- _Problem description_
What you copy should be the lines from the one with "(1.00 s to 2.00 s)" through the end of the entries, word for word. Omit the pictures.

- _Dataset entries_
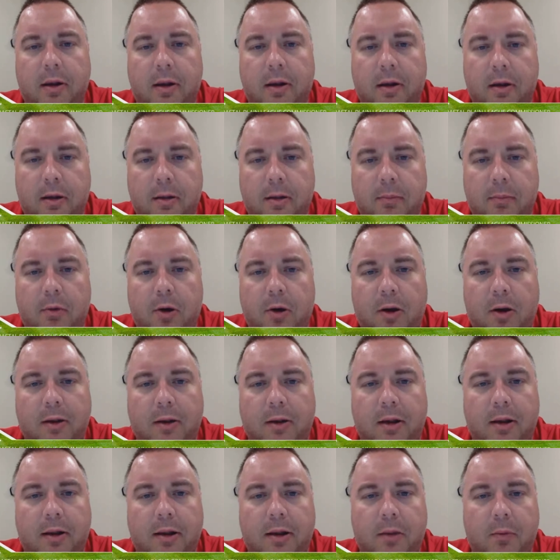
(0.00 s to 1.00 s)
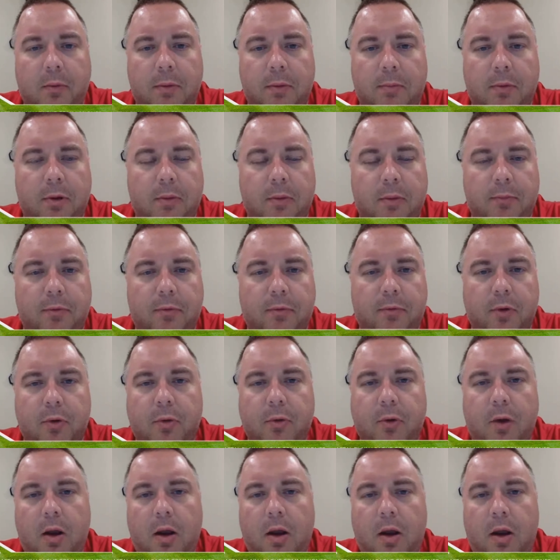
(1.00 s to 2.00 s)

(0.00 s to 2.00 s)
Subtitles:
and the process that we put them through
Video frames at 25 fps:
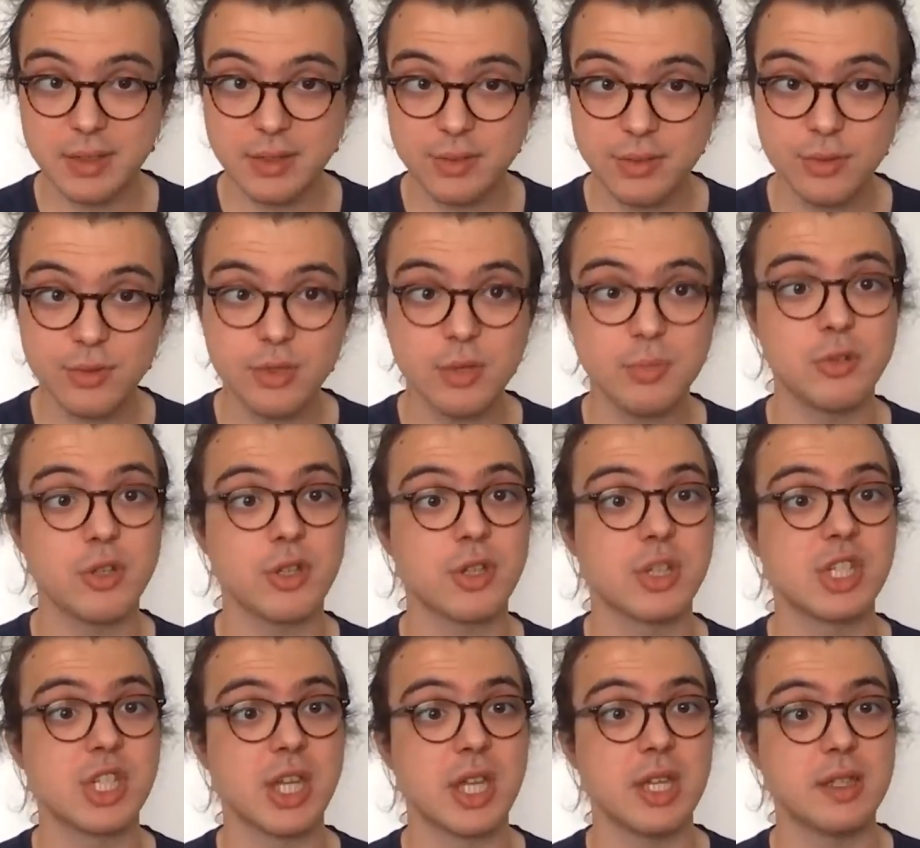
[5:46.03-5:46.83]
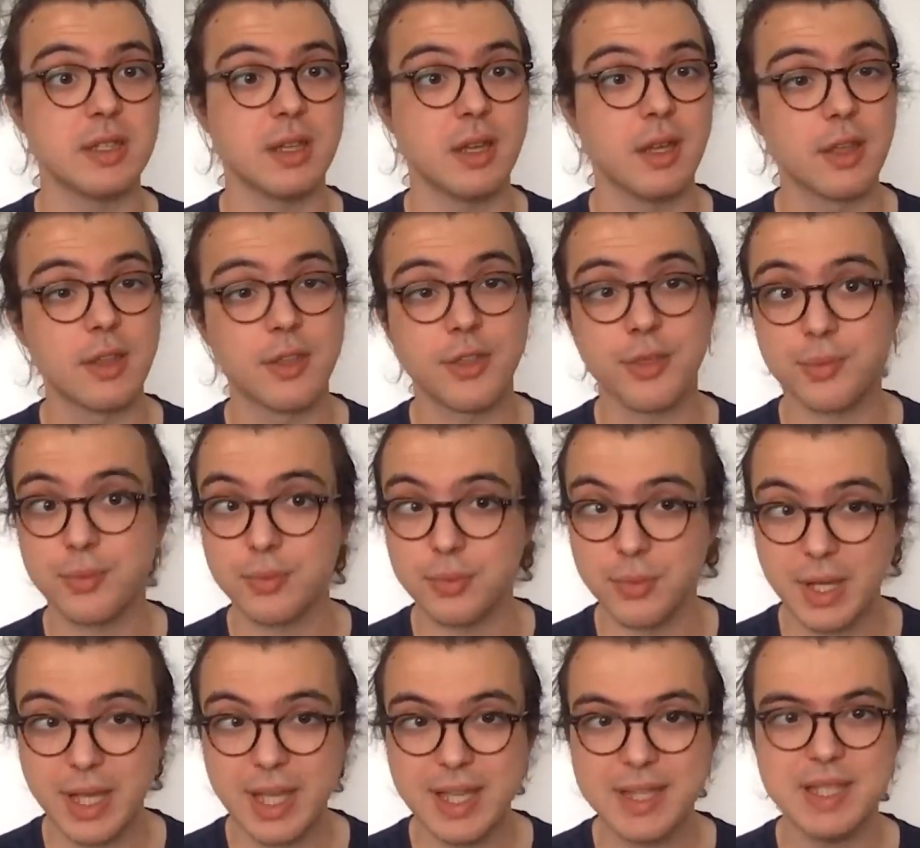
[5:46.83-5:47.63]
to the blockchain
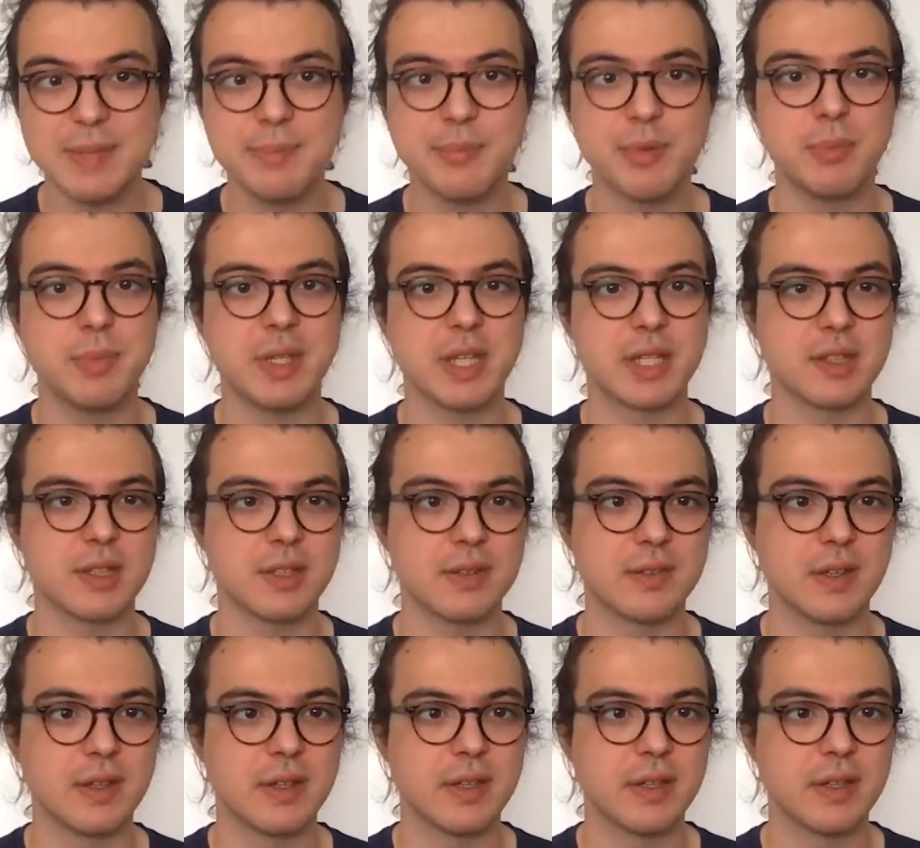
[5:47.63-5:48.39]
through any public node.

- _Answer box_
(1.00 s to 2.00 s)

(0.00 s to 2.00 s)
Subtitles:
and the process that we put them through
Video frames at 25 fps:
[5:46.03-5:46.83]
[5:46.83-5:47.63]
to the blockchain
[5:47.63-5:48.39]
through any public node.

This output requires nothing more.